先にも述べましたが、ポリ乳酸は剛性があるがCDケース並みに脆く、粘度が低いのがネックでした。袋にするには「インフレーション成形」といって樹脂が軟らかいうちに空気で風船のように膨らませてフィルム状にするのですが、脆くて伸びがなく、熱を加えると水のようになるポリ乳酸をそのまま用いた場合、いわば水あめで風船を膨らませようとするようなもので、袋の形にすることさえできないのです。添加剤で改質しようにも、強度を上げれば粘度がさらに下がる。粘度を上げるために他の成分を加えると分解しにくくなると、一筋縄ではいきませんでした。加えるべき添加剤の種類も多く、添加量も変えるので配合パターンは無限に近い。なにしろ配合量が1%違っただけで、樹脂の性質が全く変わってしまいますから。
さらには担当スタッフは私を含めて数名。しかも、みんな他に主の開発案件を抱えており、労力と時間に制約がある中で、各々が懸命に配合を絞り込み、試作を重ねていきました。

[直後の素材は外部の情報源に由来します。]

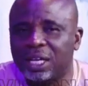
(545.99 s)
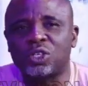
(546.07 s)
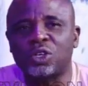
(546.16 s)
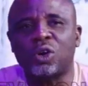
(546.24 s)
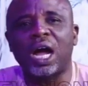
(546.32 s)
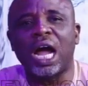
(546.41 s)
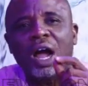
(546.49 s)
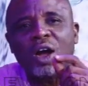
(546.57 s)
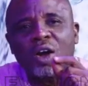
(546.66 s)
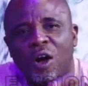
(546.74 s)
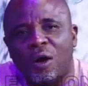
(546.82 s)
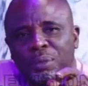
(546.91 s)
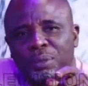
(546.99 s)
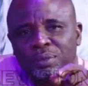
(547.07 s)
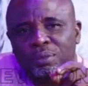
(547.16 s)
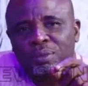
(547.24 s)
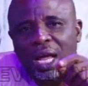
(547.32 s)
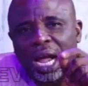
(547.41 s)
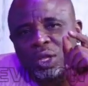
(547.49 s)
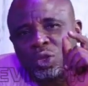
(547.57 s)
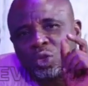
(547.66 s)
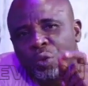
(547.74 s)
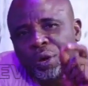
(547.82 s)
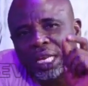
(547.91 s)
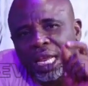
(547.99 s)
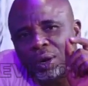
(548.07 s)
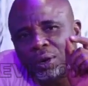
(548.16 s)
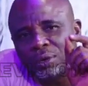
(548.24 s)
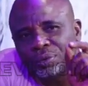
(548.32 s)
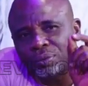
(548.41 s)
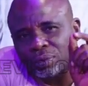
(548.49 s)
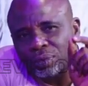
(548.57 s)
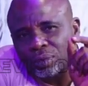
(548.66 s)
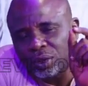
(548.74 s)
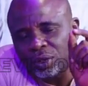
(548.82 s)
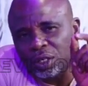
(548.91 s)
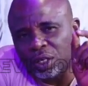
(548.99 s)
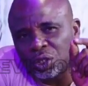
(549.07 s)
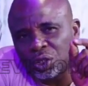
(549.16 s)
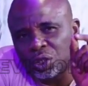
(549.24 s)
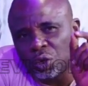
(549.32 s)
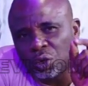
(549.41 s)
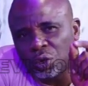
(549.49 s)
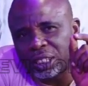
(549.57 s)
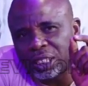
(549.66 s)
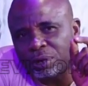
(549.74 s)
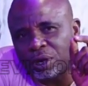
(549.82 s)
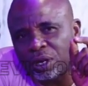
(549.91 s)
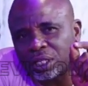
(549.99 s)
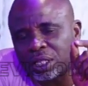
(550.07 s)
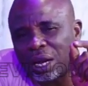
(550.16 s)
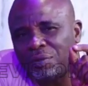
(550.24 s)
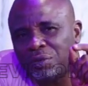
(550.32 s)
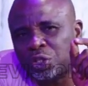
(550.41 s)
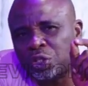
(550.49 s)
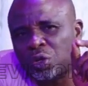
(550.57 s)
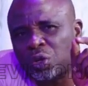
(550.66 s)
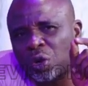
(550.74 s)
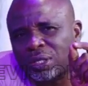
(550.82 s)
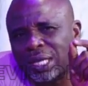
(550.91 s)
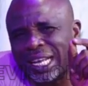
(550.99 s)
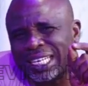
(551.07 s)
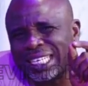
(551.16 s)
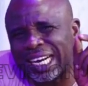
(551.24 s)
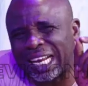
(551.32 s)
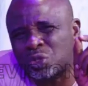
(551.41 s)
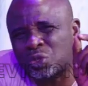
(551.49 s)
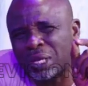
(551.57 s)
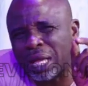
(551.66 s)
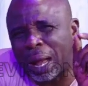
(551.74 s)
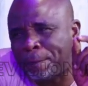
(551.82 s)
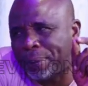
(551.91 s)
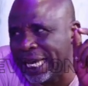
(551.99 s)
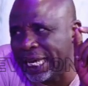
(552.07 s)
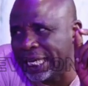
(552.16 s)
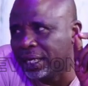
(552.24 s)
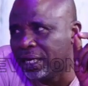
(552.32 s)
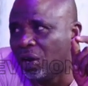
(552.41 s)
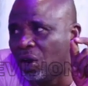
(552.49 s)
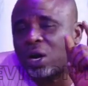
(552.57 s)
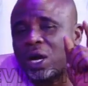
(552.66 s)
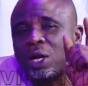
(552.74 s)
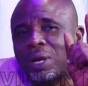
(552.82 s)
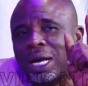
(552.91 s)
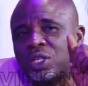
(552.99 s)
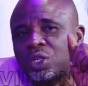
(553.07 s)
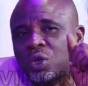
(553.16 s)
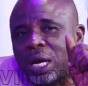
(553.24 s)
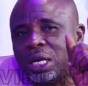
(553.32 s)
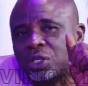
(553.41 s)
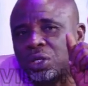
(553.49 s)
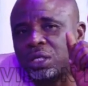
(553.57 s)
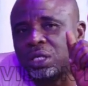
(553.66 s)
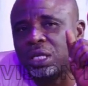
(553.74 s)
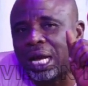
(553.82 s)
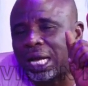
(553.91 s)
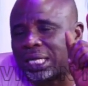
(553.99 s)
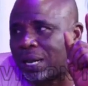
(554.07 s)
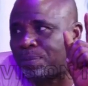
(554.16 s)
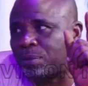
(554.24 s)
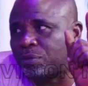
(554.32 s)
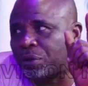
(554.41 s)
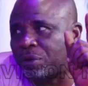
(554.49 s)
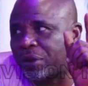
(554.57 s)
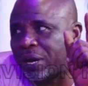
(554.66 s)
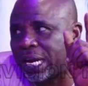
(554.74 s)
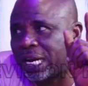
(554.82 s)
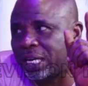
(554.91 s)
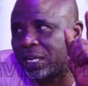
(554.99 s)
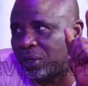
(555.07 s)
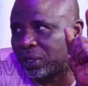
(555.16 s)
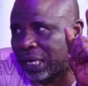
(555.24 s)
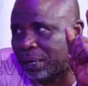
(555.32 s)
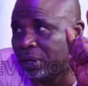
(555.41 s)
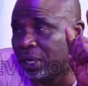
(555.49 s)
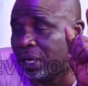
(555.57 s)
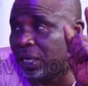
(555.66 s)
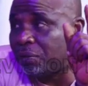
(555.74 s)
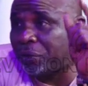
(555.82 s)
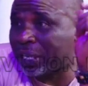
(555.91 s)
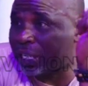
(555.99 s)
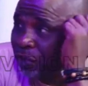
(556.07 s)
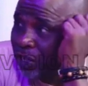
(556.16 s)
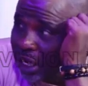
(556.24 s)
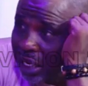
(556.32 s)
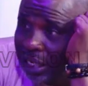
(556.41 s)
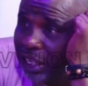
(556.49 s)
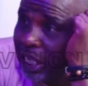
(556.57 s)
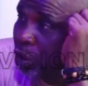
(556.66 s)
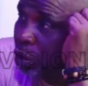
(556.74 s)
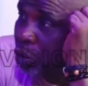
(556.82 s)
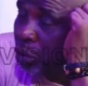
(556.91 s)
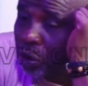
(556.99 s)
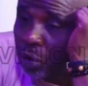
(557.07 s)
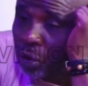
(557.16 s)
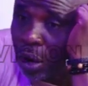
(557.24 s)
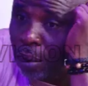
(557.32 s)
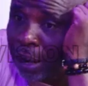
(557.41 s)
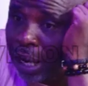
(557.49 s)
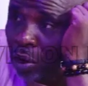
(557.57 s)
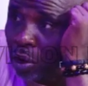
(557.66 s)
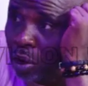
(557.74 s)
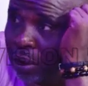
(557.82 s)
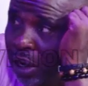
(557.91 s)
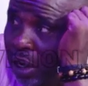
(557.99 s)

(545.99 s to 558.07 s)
So how do we now do this thing? Because he haven't shown us that grassroots appeal. Okay, look at this coalition has happened for a very long time. The first thing any leader should do is to come back home.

その結果、メタソリューションで分解され、インフレーション成形できる粘度と伸び、ごみ袋として使える強度を兼ね備えた配合を見つけることができました。

阪本

5年前に一度断念している開発テーマでしたが、当時からポリ乳酸の他に並行して電子材料用のファインケミカル材料や、デジタルカメラのレンズ用樹脂といった他分野の材料開発にも取り組んでおり、今回はこれらのテーマで蓄積した技術や知見を応用することで「ポリ乳酸」を柔らかくて伸びる樹脂に改質できました。つまり、1人の担当者が全く異なる材料を同時に担当しなくてはならないという専業メーカーではない弱みが今回は強みとなったと言えます。

生ごみ“まるごと”バイオガス化
システムの実現

エネルギー材料技術チームの尽力で、生ごみとごみ袋を超高温可溶化槽一緒に分解できるようになり、ごみ袋もバイオガス化される分、ガス回収量も10%増加することになりました。

生ごみ“まるごと”バイオガス化システムの実現
坪田

生ごみは中身が雑多で不均一。発酵に時間がかかり、技術検証がスムーズにいかないこともありましたが、自治体や大学の指導のおかげもあって、生ごみ“まるごと”バイオガス化の有効性を実証できました。
再生可能エネルギーとして注目されるバイオガスですが、欧州に比べて日本国内の利用率はまだ高くありません。今後さらに実証規模で検証を重ね、各自治体で導入していただけるよう完成度を高め、廃棄物処理問題と資源の有効活用に寄与してまいります。

阪本

PEのガス管とPETボトル廃材を混ぜ合わせたリサイクル樹脂の開発に始まり、困難と言われていたポリ乳酸ごみ袋の開発に至ることができましたが、まだ満足はしていません。こうした環境に関する技術は、広く普及することで初めて社会に貢献できるからです。そのためには、少しでも多くのユーザー様がメリットを感じて積極的に使っていただくよう、強度のさらなる向上やコストダウンなどの課題に取り組んでいかねばなりません。 将来はこの様々な分野の知恵を集めて生まれたポリ乳酸の改質技術を、フィルム用途向け以外のポリ乳酸系樹脂の成型品、さらにはポリ乳酸以外の樹脂製品というように、再び別の分野にも広く応用して、より多くのユーザー様に喜んでいただき、より大きく環境に貢献する技術として広めていきたいですね。